La Monna (Monte) dalla Certosa di Trisulti

La Monna (Monte) dalla Certosa di Trisulti
La gita
pulici
5 31/01/2009
Accesso stradale
no problem alla Certosa
Osservazioni
Nessuno
Quota neve m
1200

In invernale, con così tanta neve, itinerario non banale nella parte finale (il pendio da traversare con l’itinerario estivo è molto carico, vasto e piuttosto ripido, con “arrivo” direttamente a fondo valle). Anche se il manto sembrava stabilizzato ho quindi preferito, appena terminato il bosco, girare a destra contornando il più possibile la linea degli alberi e risalire poi direttamente sulla cresta (messi i ramponi a scanso di equivoci sul breve tratto finale, attraversando i resti di una piccolissima slavina) circa 3/400m alla dx dell’arrotondata e poco percepibile vetta del Fanfilli. Da lì per facile e panoramico crestone alla croce della Monna (15 min). Meteo ottimo ad est (abruzzo), un pò coperto ad ovest (lazio). Temperatura fredda il giusto, giochi di luce, poco vento. Al ritorno risalito brevemente (20min) destreggiandomi tra i rami al Rotonaria (1750m), tantissima neve data l’esposizione ed orribile enorme croce di vetta (composta da un traliccio di ferro dipinto di rosso, posto chiamata 118, vista a picco sulla Certosa).
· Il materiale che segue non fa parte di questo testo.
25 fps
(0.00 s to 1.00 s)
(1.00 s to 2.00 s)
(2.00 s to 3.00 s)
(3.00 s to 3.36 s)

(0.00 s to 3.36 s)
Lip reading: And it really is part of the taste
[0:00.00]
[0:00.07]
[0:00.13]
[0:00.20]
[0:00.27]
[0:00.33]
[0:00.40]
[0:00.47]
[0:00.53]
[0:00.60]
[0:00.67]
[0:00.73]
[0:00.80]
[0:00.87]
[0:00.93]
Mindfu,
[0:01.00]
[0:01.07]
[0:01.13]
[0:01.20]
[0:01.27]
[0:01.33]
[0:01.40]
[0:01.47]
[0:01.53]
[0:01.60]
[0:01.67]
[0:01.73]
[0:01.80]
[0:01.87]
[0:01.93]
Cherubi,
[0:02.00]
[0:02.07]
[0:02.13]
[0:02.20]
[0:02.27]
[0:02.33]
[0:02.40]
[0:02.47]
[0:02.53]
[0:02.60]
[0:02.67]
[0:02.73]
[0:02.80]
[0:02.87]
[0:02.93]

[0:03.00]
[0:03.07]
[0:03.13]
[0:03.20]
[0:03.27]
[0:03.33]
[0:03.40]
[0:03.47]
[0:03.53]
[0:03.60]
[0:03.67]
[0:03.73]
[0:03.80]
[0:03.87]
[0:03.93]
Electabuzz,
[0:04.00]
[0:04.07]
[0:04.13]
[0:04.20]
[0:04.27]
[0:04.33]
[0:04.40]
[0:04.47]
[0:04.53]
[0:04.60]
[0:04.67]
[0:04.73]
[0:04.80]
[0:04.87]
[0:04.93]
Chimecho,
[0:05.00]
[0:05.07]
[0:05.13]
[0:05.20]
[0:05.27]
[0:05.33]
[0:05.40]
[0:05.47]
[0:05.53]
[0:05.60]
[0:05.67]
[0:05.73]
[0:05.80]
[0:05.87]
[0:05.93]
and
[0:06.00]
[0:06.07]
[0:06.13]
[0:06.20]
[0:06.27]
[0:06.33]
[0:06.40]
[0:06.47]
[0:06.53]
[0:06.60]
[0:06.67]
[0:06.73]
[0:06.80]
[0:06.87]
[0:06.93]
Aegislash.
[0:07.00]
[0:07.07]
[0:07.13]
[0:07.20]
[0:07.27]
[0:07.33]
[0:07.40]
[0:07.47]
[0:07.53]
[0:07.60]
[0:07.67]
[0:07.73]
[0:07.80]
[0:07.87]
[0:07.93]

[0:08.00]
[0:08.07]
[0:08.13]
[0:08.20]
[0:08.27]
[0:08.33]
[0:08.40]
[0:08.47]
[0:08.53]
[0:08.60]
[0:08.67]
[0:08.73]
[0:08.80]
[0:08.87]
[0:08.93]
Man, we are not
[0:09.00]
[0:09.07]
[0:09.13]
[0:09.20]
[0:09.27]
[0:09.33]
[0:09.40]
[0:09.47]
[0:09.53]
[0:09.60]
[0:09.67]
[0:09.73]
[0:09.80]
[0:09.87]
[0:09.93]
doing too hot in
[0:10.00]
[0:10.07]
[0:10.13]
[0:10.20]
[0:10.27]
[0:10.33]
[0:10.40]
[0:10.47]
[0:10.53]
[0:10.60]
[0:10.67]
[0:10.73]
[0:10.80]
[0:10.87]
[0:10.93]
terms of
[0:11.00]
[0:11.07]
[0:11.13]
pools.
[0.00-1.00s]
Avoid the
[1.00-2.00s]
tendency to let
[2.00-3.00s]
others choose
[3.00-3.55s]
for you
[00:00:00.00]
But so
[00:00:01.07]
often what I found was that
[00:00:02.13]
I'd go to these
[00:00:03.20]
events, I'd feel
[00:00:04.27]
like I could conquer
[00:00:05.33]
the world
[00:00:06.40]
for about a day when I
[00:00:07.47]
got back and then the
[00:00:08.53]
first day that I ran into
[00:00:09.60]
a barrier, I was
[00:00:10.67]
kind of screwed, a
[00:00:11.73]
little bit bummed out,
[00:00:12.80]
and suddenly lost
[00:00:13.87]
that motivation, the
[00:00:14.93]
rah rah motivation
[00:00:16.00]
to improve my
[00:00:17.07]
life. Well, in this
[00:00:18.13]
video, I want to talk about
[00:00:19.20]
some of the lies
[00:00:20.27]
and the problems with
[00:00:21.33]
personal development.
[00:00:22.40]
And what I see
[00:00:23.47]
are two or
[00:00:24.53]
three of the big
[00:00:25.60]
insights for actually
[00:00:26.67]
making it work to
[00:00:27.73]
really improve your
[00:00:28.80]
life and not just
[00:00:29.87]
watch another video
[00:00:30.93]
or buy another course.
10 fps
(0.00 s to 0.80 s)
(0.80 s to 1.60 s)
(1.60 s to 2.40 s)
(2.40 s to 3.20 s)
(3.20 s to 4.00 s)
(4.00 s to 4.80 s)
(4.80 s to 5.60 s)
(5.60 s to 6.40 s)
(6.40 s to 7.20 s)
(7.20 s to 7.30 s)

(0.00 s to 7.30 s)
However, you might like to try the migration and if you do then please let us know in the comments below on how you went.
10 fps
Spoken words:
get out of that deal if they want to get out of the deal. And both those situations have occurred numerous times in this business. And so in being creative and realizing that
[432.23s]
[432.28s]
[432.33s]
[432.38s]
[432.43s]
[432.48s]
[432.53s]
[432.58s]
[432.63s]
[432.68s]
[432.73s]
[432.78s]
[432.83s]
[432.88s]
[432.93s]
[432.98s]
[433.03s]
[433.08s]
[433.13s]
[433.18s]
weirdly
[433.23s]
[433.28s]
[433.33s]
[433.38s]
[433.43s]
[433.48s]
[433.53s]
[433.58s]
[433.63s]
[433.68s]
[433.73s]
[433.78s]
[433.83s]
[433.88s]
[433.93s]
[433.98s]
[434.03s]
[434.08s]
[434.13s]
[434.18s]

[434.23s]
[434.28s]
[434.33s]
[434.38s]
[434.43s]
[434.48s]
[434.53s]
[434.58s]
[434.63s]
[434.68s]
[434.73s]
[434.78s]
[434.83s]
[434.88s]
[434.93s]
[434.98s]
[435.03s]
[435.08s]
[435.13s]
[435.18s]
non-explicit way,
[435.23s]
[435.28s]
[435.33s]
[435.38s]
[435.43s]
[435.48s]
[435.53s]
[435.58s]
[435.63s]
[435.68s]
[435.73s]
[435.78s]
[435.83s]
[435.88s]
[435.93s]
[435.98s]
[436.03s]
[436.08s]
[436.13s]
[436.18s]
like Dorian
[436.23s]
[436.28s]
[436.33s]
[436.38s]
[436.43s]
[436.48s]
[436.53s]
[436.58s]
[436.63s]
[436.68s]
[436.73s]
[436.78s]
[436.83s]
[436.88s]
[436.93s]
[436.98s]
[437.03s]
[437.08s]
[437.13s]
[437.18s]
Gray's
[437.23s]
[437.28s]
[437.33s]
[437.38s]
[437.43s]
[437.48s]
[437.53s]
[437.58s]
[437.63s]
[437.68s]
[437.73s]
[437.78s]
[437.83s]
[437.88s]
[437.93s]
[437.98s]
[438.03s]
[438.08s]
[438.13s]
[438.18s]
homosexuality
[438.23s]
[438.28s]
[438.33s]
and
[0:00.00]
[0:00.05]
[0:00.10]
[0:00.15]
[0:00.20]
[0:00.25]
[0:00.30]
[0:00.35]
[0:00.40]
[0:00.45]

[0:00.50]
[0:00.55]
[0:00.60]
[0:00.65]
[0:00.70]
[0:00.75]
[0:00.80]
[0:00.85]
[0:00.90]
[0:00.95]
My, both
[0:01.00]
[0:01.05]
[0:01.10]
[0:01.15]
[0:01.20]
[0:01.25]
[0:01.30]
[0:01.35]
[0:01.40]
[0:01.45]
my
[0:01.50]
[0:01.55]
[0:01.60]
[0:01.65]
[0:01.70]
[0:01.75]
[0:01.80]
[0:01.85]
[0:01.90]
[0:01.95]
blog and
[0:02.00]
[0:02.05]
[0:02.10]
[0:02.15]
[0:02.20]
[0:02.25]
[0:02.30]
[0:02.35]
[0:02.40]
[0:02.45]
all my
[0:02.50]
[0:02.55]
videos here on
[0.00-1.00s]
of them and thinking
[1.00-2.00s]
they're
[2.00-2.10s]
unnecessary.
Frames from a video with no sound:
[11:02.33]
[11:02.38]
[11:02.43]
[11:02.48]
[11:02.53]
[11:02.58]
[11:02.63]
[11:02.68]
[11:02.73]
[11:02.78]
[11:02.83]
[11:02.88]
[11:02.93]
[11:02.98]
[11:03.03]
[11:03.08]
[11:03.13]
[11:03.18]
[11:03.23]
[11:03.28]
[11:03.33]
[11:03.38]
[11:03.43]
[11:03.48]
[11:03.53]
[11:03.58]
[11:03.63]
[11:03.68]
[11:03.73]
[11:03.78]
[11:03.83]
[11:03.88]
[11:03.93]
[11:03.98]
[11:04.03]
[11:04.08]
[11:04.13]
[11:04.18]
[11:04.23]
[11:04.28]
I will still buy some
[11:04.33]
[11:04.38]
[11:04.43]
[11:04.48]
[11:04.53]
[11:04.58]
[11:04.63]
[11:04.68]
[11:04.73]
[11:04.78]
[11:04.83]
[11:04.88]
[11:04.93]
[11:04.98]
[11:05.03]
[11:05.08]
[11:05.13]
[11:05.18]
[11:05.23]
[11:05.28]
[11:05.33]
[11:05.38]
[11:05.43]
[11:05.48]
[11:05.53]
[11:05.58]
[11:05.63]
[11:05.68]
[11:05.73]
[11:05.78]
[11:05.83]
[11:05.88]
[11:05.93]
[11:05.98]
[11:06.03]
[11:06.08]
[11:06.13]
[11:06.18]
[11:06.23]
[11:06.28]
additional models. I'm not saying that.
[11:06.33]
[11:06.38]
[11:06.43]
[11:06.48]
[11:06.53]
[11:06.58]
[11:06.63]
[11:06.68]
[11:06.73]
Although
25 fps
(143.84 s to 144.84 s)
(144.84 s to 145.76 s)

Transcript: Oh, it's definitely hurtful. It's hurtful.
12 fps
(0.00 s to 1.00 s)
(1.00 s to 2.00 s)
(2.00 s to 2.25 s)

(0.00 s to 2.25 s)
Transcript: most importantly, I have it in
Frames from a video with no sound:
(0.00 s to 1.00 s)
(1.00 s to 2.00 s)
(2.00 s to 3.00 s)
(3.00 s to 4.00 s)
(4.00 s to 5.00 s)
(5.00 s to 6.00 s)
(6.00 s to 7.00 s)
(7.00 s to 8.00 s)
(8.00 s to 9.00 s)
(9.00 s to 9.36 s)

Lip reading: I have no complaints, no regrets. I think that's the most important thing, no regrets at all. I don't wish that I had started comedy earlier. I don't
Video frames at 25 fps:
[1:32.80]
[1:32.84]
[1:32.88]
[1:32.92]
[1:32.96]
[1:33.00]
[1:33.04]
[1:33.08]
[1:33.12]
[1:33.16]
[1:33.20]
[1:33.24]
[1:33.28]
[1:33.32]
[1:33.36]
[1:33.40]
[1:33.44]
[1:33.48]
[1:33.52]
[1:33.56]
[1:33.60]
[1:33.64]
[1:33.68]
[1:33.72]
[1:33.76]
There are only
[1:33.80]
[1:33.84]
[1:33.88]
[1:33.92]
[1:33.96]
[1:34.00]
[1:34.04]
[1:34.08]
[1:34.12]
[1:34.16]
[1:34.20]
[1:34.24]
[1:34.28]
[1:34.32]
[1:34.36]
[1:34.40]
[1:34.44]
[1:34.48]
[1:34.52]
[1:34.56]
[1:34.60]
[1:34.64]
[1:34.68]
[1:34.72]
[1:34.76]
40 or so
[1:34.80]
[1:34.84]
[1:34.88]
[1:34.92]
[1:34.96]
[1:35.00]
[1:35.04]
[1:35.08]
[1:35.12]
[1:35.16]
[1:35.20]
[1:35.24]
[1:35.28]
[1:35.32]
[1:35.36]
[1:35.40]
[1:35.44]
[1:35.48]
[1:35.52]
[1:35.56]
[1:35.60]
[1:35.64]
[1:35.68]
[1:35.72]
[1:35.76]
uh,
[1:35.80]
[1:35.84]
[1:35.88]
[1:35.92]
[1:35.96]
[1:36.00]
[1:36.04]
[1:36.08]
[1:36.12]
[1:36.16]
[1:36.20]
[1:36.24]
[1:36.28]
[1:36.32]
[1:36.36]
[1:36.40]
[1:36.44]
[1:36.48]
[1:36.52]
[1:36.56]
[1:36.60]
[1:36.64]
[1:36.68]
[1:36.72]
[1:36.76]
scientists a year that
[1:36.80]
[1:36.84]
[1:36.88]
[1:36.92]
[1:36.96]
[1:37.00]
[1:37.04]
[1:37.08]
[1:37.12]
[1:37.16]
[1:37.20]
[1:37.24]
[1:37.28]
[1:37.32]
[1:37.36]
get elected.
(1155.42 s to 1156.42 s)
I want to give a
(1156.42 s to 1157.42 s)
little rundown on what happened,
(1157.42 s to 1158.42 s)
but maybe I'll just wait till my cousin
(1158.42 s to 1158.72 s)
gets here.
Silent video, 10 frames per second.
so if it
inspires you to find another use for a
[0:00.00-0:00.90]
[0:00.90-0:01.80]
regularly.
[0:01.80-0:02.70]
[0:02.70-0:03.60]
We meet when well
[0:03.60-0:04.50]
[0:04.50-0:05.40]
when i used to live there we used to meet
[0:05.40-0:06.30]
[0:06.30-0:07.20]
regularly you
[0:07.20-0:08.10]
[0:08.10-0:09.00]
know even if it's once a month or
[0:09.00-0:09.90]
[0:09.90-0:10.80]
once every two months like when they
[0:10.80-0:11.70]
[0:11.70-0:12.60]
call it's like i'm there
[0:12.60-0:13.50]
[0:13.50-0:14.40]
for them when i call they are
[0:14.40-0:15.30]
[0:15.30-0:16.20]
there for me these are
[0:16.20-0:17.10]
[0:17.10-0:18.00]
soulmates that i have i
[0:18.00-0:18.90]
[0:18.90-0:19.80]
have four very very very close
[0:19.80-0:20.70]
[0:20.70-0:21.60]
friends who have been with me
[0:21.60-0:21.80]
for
Itinerario senz’altro preferibile al più breve percorso da campo Catino, deturpato da strade e piloni della luce, da fare preferibilmente in inverno. Lunghissima la cresta verso il M. Crepacuore e l’elegante M. Viglio.

Nessuno in giro fin quasi al ritorno all’auto, molte tracce di cinghiali e faggete immense, cariche di neve, che mettono un pò di soggezione.